Mountain Edibles

Liliaceae

Camassia quamash

Blue Camas

Camassia quamash

Blue Camas is a good edible bulb which was a staple for Native Americans in the northwest. The botanical name Camassia quamash comes from the Anglicized name for the plant, camas, and a Native American name for the plant, quamash. It was important enough that they started a war over it.

"Most settlers had passed on beyond the Bannocks’ Camas Prairie but near harvest time in May 1878, some careless travelers turned their hogs loose upon the prairie to forage to their hearts’ delight. They were soon followed by several more itinerant settlers who let horses and cattle graze upon the blue-flowered field. May was gathering season but suddenly for the Bannocks, after thousands of years, there was nothing left to gather. A series of raids unleashed outright war for the Bannocks and those other affiliated tribes who hoped to rebuke the settlers." -- Important Foods: Camas, Mary Rose, 2017

Camas seems to like growing in meadows which get plenty of water in the spring, but dry out in the summer. It does all its growth in the spring, and then the dry summer makes it less hospitable for competing plants. True to what the above information implies, I found Blue Camas growing where cattle were not allowed to graze, but nearby past a fence, where cattle could graze, I could not find any Camas growing.

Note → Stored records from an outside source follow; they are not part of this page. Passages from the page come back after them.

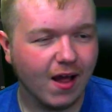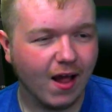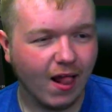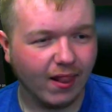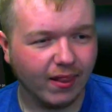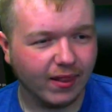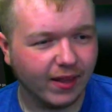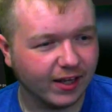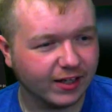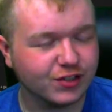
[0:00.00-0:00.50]

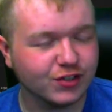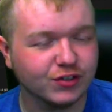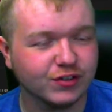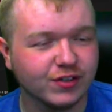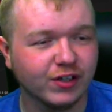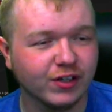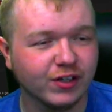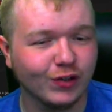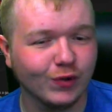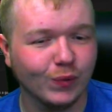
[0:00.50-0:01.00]
That should
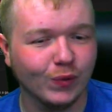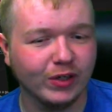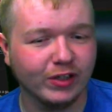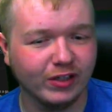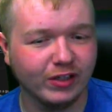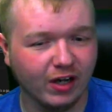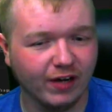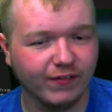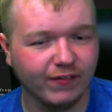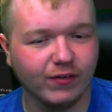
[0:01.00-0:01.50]
tell you
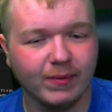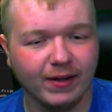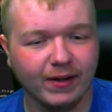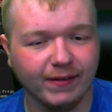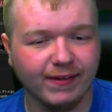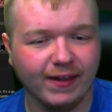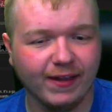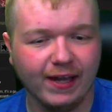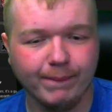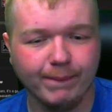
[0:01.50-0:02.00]
enough about
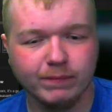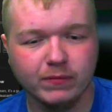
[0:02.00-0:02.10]
that.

It is easily recognizable when flowering in the spring from the blue or purplish flowers with long thin petals. It is important not to confuse it with Death Camas (Zigadenus species) which can grow in the same area, but have smaller white flowers. For that reason it is best to dig them when in bloom, so you can be sure of the correct species. But if you observe them well over time, you can learn to recognize them when in seed as well, since the blue petals dry up, but often do not fall off, remaining as thin blue lines on the outside of the seedpods. But you should be careful to only keep bulbs which are attached to a flower stalk, so that you can be sure to get the right root.

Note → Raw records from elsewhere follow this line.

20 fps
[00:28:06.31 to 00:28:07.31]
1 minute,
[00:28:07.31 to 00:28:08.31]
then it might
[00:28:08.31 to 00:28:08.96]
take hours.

Digging the bulbs is not very hard. The are about 4 inches beneath the surface. By pushing my hori-hori digging tool down on all four sides I loosen up a clod of dirt, which comes out easily if there is not too much grass around. The bulb is then found within or at the bottom of this dirt. Take the bulb, and refill the hole with the dirt.

bulbs: raw (unpeeled and peeled),
cooked (whole and sliced open)

The bulbs have a dark outer layer which comes off fairly easily. The inside is white, but the last thin light brown dried layer may not come off very easily. This can be left on for cooking, since they need to be cooked for a very long time.

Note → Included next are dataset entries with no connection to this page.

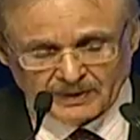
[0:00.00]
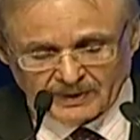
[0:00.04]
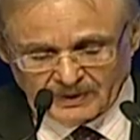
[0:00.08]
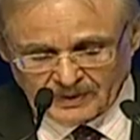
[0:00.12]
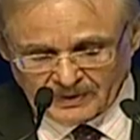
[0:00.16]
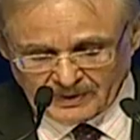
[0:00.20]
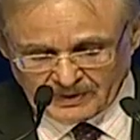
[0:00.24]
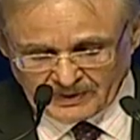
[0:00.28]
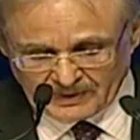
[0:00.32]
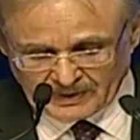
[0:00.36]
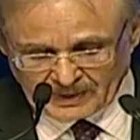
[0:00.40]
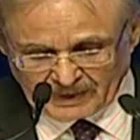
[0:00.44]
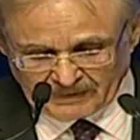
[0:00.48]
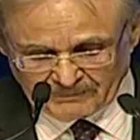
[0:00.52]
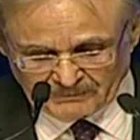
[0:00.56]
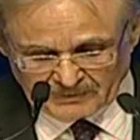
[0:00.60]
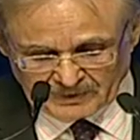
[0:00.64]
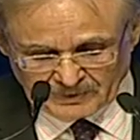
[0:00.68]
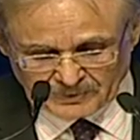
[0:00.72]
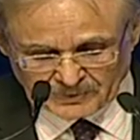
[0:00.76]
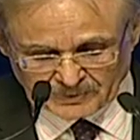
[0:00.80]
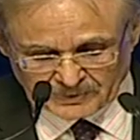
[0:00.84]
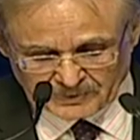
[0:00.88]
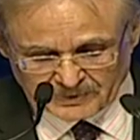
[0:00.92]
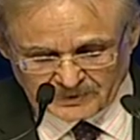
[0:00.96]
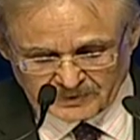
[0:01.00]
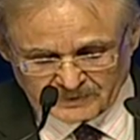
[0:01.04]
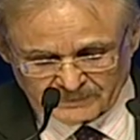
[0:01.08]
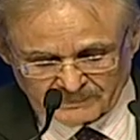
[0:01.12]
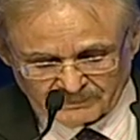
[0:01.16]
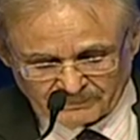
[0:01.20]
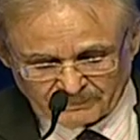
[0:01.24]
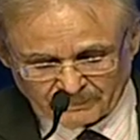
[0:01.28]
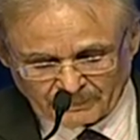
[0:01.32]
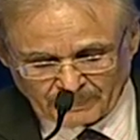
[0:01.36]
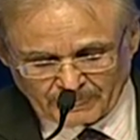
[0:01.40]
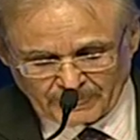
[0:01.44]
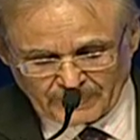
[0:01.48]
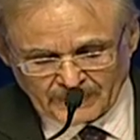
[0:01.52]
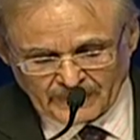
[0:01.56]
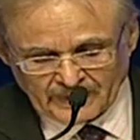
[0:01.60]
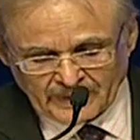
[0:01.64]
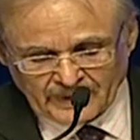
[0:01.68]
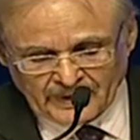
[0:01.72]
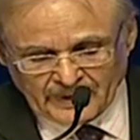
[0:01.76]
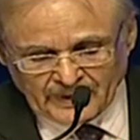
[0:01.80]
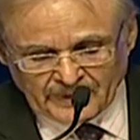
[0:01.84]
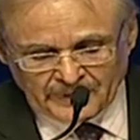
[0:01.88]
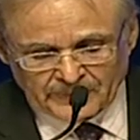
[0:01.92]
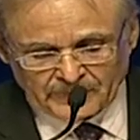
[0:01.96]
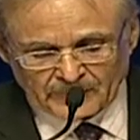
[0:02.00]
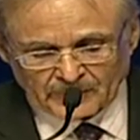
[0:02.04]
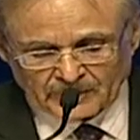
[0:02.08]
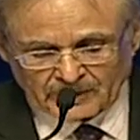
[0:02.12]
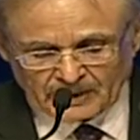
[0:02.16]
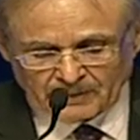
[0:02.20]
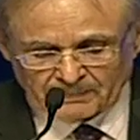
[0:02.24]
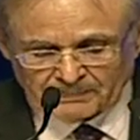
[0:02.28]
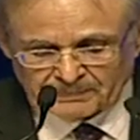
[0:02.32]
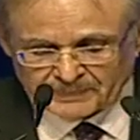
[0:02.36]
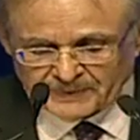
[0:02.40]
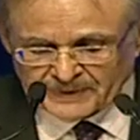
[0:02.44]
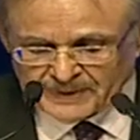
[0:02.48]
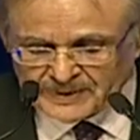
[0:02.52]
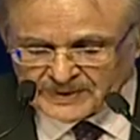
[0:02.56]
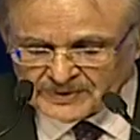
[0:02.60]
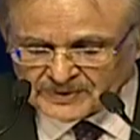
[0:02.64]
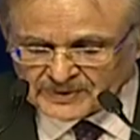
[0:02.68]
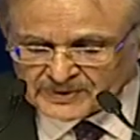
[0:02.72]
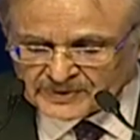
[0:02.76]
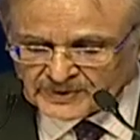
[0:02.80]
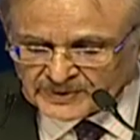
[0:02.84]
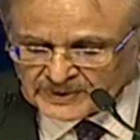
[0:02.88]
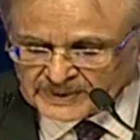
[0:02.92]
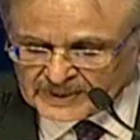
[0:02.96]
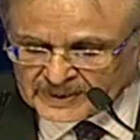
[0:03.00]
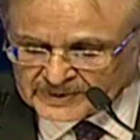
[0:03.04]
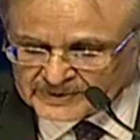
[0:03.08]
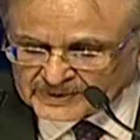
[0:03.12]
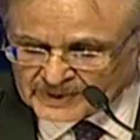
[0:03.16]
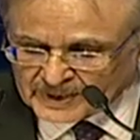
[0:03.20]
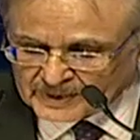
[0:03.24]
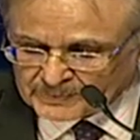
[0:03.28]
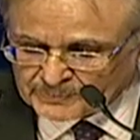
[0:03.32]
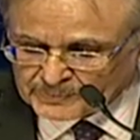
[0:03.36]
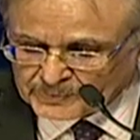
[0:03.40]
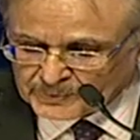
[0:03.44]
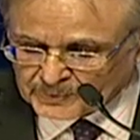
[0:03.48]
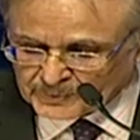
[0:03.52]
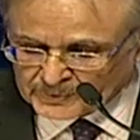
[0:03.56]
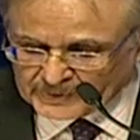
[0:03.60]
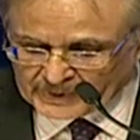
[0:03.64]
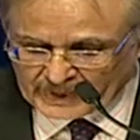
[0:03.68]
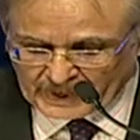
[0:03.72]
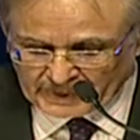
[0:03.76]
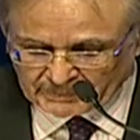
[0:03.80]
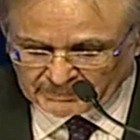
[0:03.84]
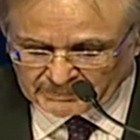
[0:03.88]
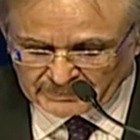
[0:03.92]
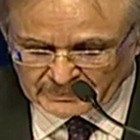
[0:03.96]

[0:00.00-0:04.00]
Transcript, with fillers: livelihoods. Your company's CSR program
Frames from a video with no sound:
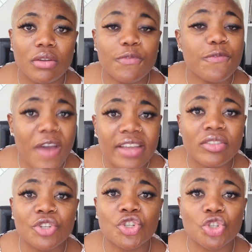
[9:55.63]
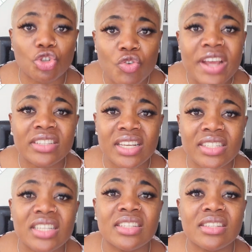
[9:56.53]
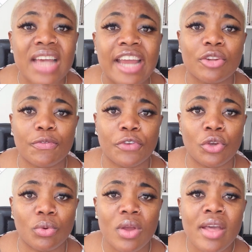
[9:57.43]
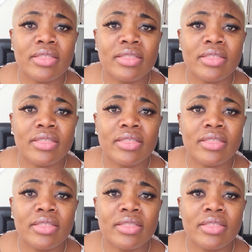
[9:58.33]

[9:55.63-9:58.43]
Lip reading: Find the strength is inside of you.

The reason they need to be cooked for a long time (at least 18 hours), is because they contain a lot of an indigestible starch called inulin. The long cooking converts this starch into simpler starches and sugars which we can digest and which taste sweeter. The Native Americans would gather a year's supply in the spring, cook it in a roasting pit, and then dry the bulbs to be used throughout the year. For a smaller amount, a crock pot works well for cooking, since the roasting pit keeps a lot of moisture in with the food. You can cook them either in water or by steaming above the water. I tried both ways. The steamed ones turned out a bit dryer, in that the sticky texture of the fully cooked bulb is less pronounced.

Using this method, they are cooked in about 18 hours. You need to add additional water occasionally when it gets low. I cooked mine for 22 hours because I turned it to low at night to be sure the water would not boil off entirely. When raw, the bulbs are white and very mild tasting. They will darken as they cook, and stay bland and starchy until fully cooked. 

When fully cooked, the bulbs are dark brown, and have a sweet nutty flavor and a sticky texture. They are good this way. Some of us liked them even better fried with fat and salt, which lessens the sticky texture. The water the bulbs were cooked in is dark and has a syrupy taste, similar to the how the bulbs taste, but also reminiscent of butterscotch. I used this as an addition to sauces.

I have not tried it yet, but John Kallas has used pressure cooking to fully cook Camas bulbs in only nine hours, if you want to find a faster way to process them.